А вот у забора девчонка лет двенадцати с рукой на перевязи собирает букет из кленовых листьев. Кружевное платьице, светлое пальтишко, на голове — два рыжих «хвостика», затейливо перевязанных атласными ленточками. Прохожие за забором улыбаются, замечая её.
И никто — почти никто — не замечал, что в букете чётное количество листьев.
А вот сижу я. Веснушчатая мордашка, лёгкая курносость, карие крапинки в папоротниковых глазах, каштановая щетинка вместо бывшей копны до талии. Девятнадцать лет, студентка Гнесинки, кафедра эстрадно-джазового пения. В академическом отпуске по состоянию здоровья. Диагноз: острый лейкоз. Дружелюбна, улыбчива, отзывчива. Всегда готова подбодрить и поддержать добрым словом — и Марину, девушку в голубом платочке, товарища по диагнозу, и Катю, девочку с кленовым букетом, жертву автомобильной катастрофы.
И никто — почти никто — не думал, что я сама уже семь месяцев как думаю о том, что на небе прохладно, хорошо и не больно.
Когда я впервые услышала его, я сидела на своей любимой лавочке, перед первым днём своей последней химиотерапии, и смотрела, как мимо больничного забора течёт пёстрый поток людской толпы. И жизни.
Здесь, за забором, жизни не было.
Здесь властвовало состояние промежутка. Балансирования на краю.
Я ждала родителей, и клёны шелестели над моей головой, когда я вдруг услышала шёпот.
— Бедная девочка…
Я оглянулась.
Рядом никого не было.
Тогда-то я и решила, что это был шёпот листьев. Созвучный моим собственным мыслям.

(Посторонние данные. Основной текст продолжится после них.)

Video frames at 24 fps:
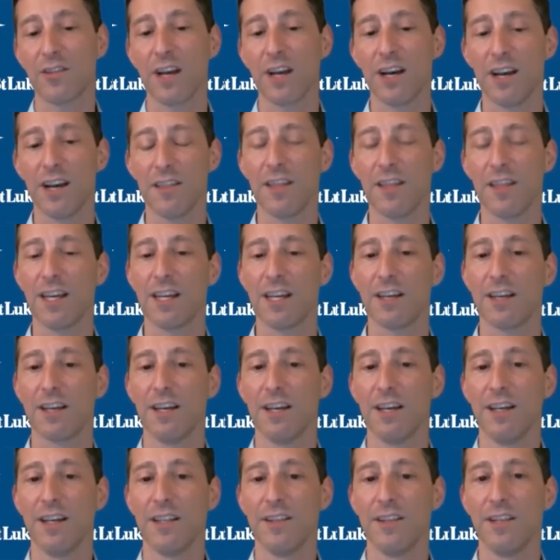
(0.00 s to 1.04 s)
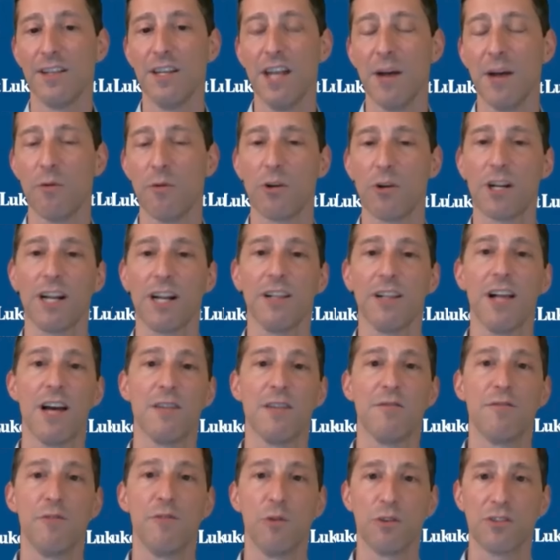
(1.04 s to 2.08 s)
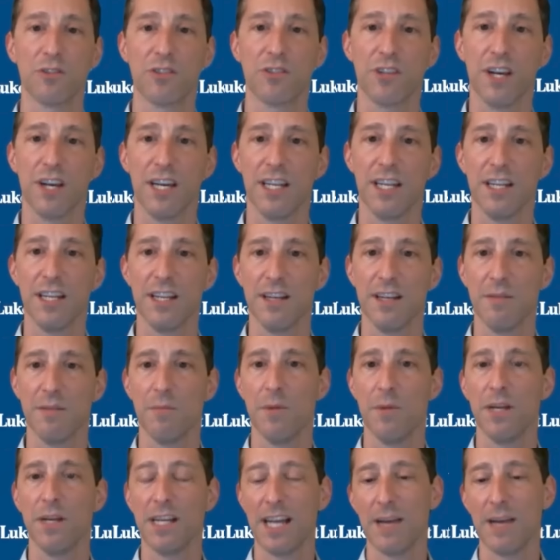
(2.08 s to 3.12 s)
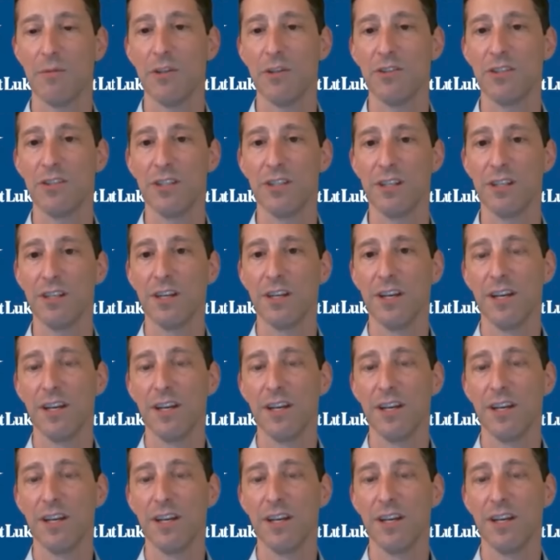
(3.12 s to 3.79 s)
I think the network had a lot of foresight in being able to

А потом я услышала голос Марины, окликавшей меня со своей лавочки — самый что ни на есть реальный — и шёпот вылетел у меня из головы.
— Саш…
— Да? — я поднялась с лавочки к ней.
Какое-то время мы с Мариной лежали в одной палате — до того, как нас перевели в соседние асептические блоки.
Мы не то чтобы подружились, но общались друг с другом охотнее, чем с остальными.
— Прости, что отвлекаю, — она неловко улыбнулась. Слёз на щеках не видно — зато край платка весь мокрый. — Просто поговорить с кем-то захотелось.
— Да ничего, я же всё равно просто родителей жду, — я ободряюще положила руку ей на плечо. — Ну что, последний курс завтра начнёшь, а?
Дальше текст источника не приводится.